→ **What is needed**: Repeat the whole listing, keeping every word and every line intact.

→ **Exercise data**:
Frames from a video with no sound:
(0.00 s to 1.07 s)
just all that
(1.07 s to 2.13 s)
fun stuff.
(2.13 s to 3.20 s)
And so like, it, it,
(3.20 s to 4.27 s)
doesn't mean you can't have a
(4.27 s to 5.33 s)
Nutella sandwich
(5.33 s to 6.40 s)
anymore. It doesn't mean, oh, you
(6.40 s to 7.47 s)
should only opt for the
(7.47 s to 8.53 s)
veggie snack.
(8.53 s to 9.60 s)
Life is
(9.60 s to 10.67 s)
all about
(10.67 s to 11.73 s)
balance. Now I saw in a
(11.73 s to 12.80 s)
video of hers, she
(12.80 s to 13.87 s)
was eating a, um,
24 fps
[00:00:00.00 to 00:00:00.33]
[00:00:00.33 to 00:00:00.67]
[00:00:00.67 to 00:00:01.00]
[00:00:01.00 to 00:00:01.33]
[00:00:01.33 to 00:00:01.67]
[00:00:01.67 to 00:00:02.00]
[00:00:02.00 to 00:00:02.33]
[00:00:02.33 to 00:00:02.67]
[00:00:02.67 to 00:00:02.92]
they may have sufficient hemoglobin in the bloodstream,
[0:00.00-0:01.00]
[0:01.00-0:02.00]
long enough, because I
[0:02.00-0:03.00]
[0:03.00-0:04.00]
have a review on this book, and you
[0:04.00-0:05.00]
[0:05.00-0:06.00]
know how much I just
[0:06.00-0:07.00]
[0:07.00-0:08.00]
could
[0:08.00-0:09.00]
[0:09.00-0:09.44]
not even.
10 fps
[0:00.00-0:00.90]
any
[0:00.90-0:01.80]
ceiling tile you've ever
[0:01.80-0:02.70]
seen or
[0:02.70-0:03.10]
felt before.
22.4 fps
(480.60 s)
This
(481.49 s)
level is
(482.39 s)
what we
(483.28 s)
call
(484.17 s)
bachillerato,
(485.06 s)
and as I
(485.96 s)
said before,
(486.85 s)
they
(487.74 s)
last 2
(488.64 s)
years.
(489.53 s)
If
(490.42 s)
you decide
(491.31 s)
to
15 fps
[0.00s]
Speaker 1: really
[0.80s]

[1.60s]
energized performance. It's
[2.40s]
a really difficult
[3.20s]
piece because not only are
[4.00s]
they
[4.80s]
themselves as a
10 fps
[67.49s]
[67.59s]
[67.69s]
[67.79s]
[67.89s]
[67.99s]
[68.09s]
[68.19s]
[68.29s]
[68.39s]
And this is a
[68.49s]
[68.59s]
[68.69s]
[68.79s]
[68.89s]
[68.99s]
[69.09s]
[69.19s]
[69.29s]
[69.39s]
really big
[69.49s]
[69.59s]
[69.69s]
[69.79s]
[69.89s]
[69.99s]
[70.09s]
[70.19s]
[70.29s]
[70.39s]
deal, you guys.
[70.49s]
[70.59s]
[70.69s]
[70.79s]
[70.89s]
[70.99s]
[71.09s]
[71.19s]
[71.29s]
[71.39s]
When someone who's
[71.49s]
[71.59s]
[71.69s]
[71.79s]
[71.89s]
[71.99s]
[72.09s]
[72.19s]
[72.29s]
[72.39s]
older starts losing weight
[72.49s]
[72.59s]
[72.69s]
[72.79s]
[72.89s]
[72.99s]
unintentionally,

→ **Result of the task**:
Frames from a video with no sound:
(0.00 s to 1.07 s)
just all that
(1.07 s to 2.13 s)
fun stuff.
(2.13 s to 3.20 s)
And so like, it, it,
(3.20 s to 4.27 s)
doesn't mean you can't have a
(4.27 s to 5.33 s)
Nutella sandwich
(5.33 s to 6.40 s)
anymore. It doesn't mean, oh, you
(6.40 s to 7.47 s)
should only opt for the
(7.47 s to 8.53 s)
veggie snack.
(8.53 s to 9.60 s)
Life is
(9.60 s to 10.67 s)
all about
(10.67 s to 11.73 s)
balance. Now I saw in a
(11.73 s to 12.80 s)
video of hers, she
(12.80 s to 13.87 s)
was eating a, um,
24 fps
[00:00:00.00 to 00:00:00.33]
[00:00:00.33 to 00:00:00.67]
[00:00:00.67 to 00:00:01.00]
[00:00:01.00 to 00:00:01.33]
[00:00:01.33 to 00:00:01.67]
[00:00:01.67 to 00:00:02.00]
[00:00:02.00 to 00:00:02.33]
[00:00:02.33 to 00:00:02.67]
[00:00:02.67 to 00:00:02.92]
they may have sufficient hemoglobin in the bloodstream,
[0:00.00-0:01.00]
[0:01.00-0:02.00]
long enough, because I
[0:02.00-0:03.00]
[0:03.00-0:04.00]
have a review on this book, and you
[0:04.00-0:05.00]
[0:05.00-0:06.00]
know how much I just
[0:06.00-0:07.00]
[0:07.00-0:08.00]
could
[0:08.00-0:09.00]
[0:09.00-0:09.44]
not even.
10 fps
[0:00.00-0:00.90]
any
[0:00.90-0:01.80]
ceiling tile you've ever
[0:01.80-0:02.70]
seen or
[0:02.70-0:03.10]
felt before.
22.4 fps
(480.60 s)
This
(481.49 s)
level is
(482.39 s)
what we
(483.28 s)
call
(484.17 s)
bachillerato,
(485.06 s)
and as I
(485.96 s)
said before,
(486.85 s)
they
(487.74 s)
last 2
(488.64 s)
years.
(489.53 s)
If
(490.42 s)
you decide
(491.31 s)
to
15 fps
[0.00s]
Speaker 1: really
[0.80s]

[1.60s]
energized performance. It's
[2.40s]
a really difficult
[3.20s]
piece because not only are
[4.00s]
they
[4.80s]
themselves as a
10 fps
[67.49s]
[67.59s]
[67.69s]
[67.79s]
[67.89s]
[67.99s]
[68.09s]
[68.19s]
[68.29s]
[68.39s]
And this is a
[68.49s]
[68.59s]
[68.69s]
[68.79s]
[68.89s]
[68.99s]
[69.09s]
[69.19s]
[69.29s]
[69.39s]
really big
[69.49s]
[69.59s]
[69.69s]
[69.79s]
[69.89s]
[69.99s]
[70.09s]
[70.19s]
[70.29s]
[70.39s]
deal, you guys.
[70.49s]
[70.59s]
[70.69s]
[70.79s]
[70.89s]
[70.99s]
[71.09s]
[71.19s]
[71.29s]
[71.39s]
When someone who's
[71.49s]
[71.59s]
[71.69s]
[71.79s]
[71.89s]
[71.99s]
[72.09s]
[72.19s]
[72.29s]
[72.39s]
older starts losing weight
[72.49s]
[72.59s]
[72.69s]
[72.79s]
[72.89s]
[72.99s]
unintentionally,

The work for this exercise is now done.